*** Records for this exercise Section Begins ***

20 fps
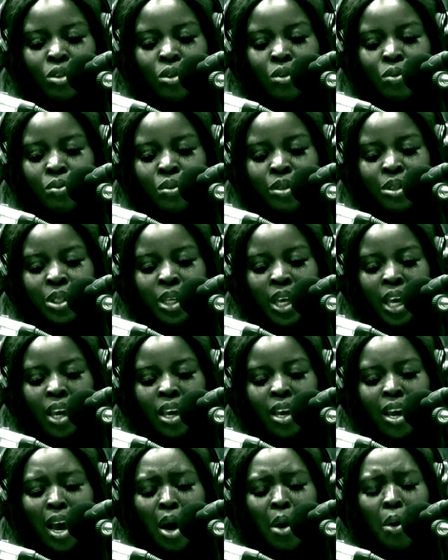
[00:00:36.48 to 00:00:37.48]
who will
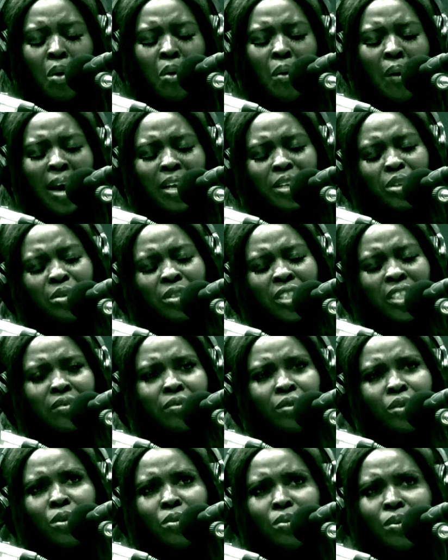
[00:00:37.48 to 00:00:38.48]
say, "Oh, I don't
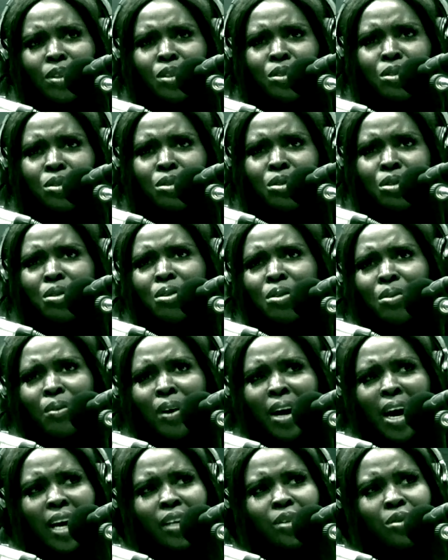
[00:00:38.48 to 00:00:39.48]
even know what to do.
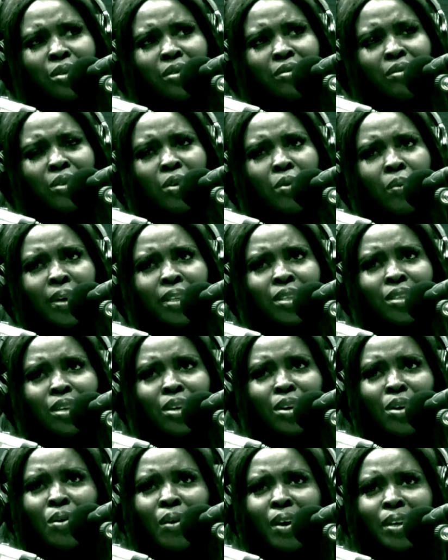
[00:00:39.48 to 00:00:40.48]
I don't even know where to
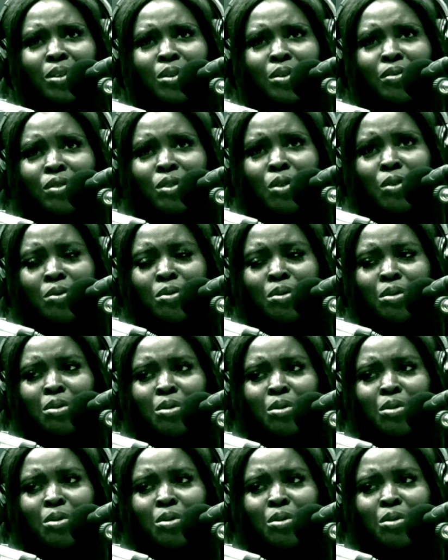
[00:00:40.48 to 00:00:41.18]
go. I don't even know who to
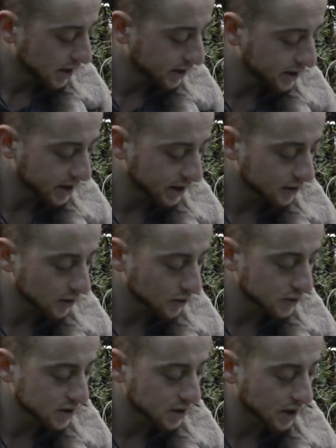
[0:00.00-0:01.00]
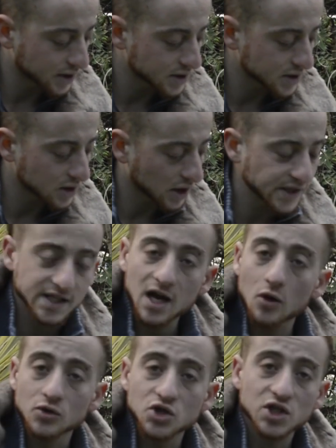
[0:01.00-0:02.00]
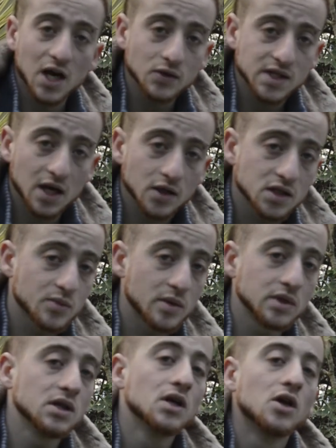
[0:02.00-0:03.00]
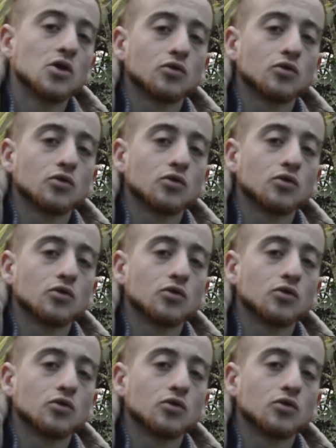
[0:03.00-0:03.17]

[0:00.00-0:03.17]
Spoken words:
and getting those designs out and shout outs, maybe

*** Records for this exercise Section Ends ***

**Problem details**
An exact copy of every entry, pictures left out, is what to write here.

**Response to the exercise**
20 fps
[00:00:36.48 to 00:00:37.48]
who will
[00:00:37.48 to 00:00:38.48]
say, "Oh, I don't
[00:00:38.48 to 00:00:39.48]
even know what to do.
[00:00:39.48 to 00:00:40.48]
I don't even know where to
[00:00:40.48 to 00:00:41.18]
go. I don't even know who to
[0:00.00-0:01.00]
[0:01.00-0:02.00]
[0:02.00-0:03.00]
[0:03.00-0:03.17]

[0:00.00-0:03.17]
Spoken words:
and getting those designs out and shout outs, maybe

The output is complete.